* WHAT NEEDS TO BE DONE: Would you please set down the entries below exactly as shown?
[SUPPLIED INFORMATION Boundary: Start]
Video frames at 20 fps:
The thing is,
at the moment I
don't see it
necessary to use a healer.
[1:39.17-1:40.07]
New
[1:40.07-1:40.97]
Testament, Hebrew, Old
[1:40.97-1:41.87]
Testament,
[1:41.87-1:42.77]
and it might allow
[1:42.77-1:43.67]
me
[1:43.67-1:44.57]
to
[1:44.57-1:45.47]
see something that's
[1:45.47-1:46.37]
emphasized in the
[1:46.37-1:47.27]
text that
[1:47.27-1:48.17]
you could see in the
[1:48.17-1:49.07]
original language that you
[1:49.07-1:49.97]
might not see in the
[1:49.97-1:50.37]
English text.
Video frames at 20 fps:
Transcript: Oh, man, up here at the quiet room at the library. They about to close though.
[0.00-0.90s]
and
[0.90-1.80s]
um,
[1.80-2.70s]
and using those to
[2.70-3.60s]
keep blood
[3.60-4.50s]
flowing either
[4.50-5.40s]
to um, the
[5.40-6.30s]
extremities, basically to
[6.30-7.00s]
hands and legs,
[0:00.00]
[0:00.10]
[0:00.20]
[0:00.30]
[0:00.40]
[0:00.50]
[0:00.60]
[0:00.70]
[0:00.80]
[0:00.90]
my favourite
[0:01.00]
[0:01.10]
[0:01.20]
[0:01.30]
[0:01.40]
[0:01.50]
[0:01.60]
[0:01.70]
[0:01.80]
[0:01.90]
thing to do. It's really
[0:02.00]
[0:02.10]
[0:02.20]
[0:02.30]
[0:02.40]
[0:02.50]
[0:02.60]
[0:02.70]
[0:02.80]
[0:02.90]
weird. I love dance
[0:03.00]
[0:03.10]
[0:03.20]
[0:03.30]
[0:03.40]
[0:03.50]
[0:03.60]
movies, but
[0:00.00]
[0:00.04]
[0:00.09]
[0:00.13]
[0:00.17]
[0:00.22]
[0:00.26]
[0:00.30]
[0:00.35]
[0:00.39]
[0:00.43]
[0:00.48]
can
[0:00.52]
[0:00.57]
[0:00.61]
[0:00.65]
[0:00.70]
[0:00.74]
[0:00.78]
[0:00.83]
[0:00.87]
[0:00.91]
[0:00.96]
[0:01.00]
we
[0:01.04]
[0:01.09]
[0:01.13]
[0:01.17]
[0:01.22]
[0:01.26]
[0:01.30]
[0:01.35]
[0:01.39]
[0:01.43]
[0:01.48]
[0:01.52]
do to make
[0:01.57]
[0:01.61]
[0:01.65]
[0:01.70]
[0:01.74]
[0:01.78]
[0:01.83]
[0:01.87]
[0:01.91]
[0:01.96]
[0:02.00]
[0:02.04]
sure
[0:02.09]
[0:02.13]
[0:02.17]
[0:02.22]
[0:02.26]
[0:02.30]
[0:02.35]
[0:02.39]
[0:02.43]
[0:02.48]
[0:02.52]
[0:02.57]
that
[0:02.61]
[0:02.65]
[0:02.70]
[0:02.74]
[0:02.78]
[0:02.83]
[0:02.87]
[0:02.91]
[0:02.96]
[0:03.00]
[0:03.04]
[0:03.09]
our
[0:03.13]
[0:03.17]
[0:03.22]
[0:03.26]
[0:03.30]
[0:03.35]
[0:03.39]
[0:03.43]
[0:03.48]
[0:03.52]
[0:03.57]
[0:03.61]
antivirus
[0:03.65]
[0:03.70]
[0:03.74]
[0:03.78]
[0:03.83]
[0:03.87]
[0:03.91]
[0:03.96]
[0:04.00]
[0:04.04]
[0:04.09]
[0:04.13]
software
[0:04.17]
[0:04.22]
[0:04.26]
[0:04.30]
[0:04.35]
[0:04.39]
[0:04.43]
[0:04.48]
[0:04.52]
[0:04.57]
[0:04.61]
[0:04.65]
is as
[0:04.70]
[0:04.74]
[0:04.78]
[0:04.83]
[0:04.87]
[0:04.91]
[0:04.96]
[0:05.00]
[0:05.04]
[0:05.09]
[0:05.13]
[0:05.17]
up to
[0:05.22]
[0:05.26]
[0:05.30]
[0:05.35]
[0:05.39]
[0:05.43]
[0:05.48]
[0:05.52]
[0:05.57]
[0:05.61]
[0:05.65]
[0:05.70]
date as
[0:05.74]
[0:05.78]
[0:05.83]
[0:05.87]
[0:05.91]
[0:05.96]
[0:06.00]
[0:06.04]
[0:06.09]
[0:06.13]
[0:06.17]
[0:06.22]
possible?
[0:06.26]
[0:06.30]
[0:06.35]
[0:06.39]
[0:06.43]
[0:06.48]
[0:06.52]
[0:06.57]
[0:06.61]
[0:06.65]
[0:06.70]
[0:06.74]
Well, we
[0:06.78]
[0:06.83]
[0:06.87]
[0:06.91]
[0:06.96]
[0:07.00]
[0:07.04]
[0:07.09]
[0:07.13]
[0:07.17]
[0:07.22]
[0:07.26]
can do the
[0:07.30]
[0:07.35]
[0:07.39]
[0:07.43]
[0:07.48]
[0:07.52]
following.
[SUPPLIED INFORMATION Boundary: End]
* EXERCISE SOLUTION:
Video frames at 20 fps:
The thing is,
at the moment I
don't see it
necessary to use a healer.
[1:39.17-1:40.07]
New
[1:40.07-1:40.97]
Testament, Hebrew, Old
[1:40.97-1:41.87]
Testament,
[1:41.87-1:42.77]
and it might allow
[1:42.77-1:43.67]
me
[1:43.67-1:44.57]
to
[1:44.57-1:45.47]
see something that's
[1:45.47-1:46.37]
emphasized in the
[1:46.37-1:47.27]
text that
[1:47.27-1:48.17]
you could see in the
[1:48.17-1:49.07]
original language that you
[1:49.07-1:49.97]
might not see in the
[1:49.97-1:50.37]
English text.
Video frames at 20 fps:
Transcript: Oh, man, up here at the quiet room at the library. They about to close though.
[0.00-0.90s]
and
[0.90-1.80s]
um,
[1.80-2.70s]
and using those to
[2.70-3.60s]
keep blood
[3.60-4.50s]
flowing either
[4.50-5.40s]
to um, the
[5.40-6.30s]
extremities, basically to
[6.30-7.00s]
hands and legs,
[0:00.00]
[0:00.10]
[0:00.20]
[0:00.30]
[0:00.40]
[0:00.50]
[0:00.60]
[0:00.70]
[0:00.80]
[0:00.90]
my favourite
[0:01.00]
[0:01.10]
[0:01.20]
[0:01.30]
[0:01.40]
[0:01.50]
[0:01.60]
[0:01.70]
[0:01.80]
[0:01.90]
thing to do. It's really
[0:02.00]
[0:02.10]
[0:02.20]
[0:02.30]
[0:02.40]
[0:02.50]
[0:02.60]
[0:02.70]
[0:02.80]
[0:02.90]
weird. I love dance
[0:03.00]
[0:03.10]
[0:03.20]
[0:03.30]
[0:03.40]
[0:03.50]
[0:03.60]
movies, but
[0:00.00]
[0:00.04]
[0:00.09]
[0:00.13]
[0:00.17]
[0:00.22]
[0:00.26]
[0:00.30]
[0:00.35]
[0:00.39]
[0:00.43]
[0:00.48]
can
[0:00.52]
[0:00.57]
[0:00.61]
[0:00.65]
[0:00.70]
[0:00.74]
[0:00.78]
[0:00.83]
[0:00.87]
[0:00.91]
[0:00.96]
[0:01.00]
we
[0:01.04]
[0:01.09]
[0:01.13]
[0:01.17]
[0:01.22]
[0:01.26]
[0:01.30]
[0:01.35]
[0:01.39]
[0:01.43]
[0:01.48]
[0:01.52]
do to make
[0:01.57]
[0:01.61]
[0:01.65]
[0:01.70]
[0:01.74]
[0:01.78]
[0:01.83]
[0:01.87]
[0:01.91]
[0:01.96]
[0:02.00]
[0:02.04]
sure
[0:02.09]
[0:02.13]
[0:02.17]
[0:02.22]
[0:02.26]
[0:02.30]
[0:02.35]
[0:02.39]
[0:02.43]
[0:02.48]
[0:02.52]
[0:02.57]
that
[0:02.61]
[0:02.65]
[0:02.70]
[0:02.74]
[0:02.78]
[0:02.83]
[0:02.87]
[0:02.91]
[0:02.96]
[0:03.00]
[0:03.04]
[0:03.09]
our
[0:03.13]
[0:03.17]
[0:03.22]
[0:03.26]
[0:03.30]
[0:03.35]
[0:03.39]
[0:03.43]
[0:03.48]
[0:03.52]
[0:03.57]
[0:03.61]
antivirus
[0:03.65]
[0:03.70]
[0:03.74]
[0:03.78]
[0:03.83]
[0:03.87]
[0:03.91]
[0:03.96]
[0:04.00]
[0:04.04]
[0:04.09]
[0:04.13]
software
[0:04.17]
[0:04.22]
[0:04.26]
[0:04.30]
[0:04.35]
[0:04.39]
[0:04.43]
[0:04.48]
[0:04.52]
[0:04.57]
[0:04.61]
[0:04.65]
is as
[0:04.70]
[0:04.74]
[0:04.78]
[0:04.83]
[0:04.87]
[0:04.91]
[0:04.96]
[0:05.00]
[0:05.04]
[0:05.09]
[0:05.13]
[0:05.17]
up to
[0:05.22]
[0:05.26]
[0:05.30]
[0:05.35]
[0:05.39]
[0:05.43]
[0:05.48]
[0:05.52]
[0:05.57]
[0:05.61]
[0:05.65]
[0:05.70]
date as
[0:05.74]
[0:05.78]
[0:05.83]
[0:05.87]
[0:05.91]
[0:05.96]
[0:06.00]
[0:06.04]
[0:06.09]
[0:06.13]
[0:06.17]
[0:06.22]
possible?
[0:06.26]
[0:06.30]
[0:06.35]
[0:06.39]
[0:06.43]
[0:06.48]
[0:06.52]
[0:06.57]
[0:06.61]
[0:06.65]
[0:06.70]
[0:06.74]
Well, we
[0:06.78]
[0:06.83]
[0:06.87]
[0:06.91]
[0:06.96]
[0:07.00]
[0:07.04]
[0:07.09]
[0:07.13]
[0:07.17]
[0:07.22]
[0:07.26]
can do the
[0:07.30]
[0:07.35]
[0:07.39]
[0:07.43]
[0:07.48]
[0:07.52]
following.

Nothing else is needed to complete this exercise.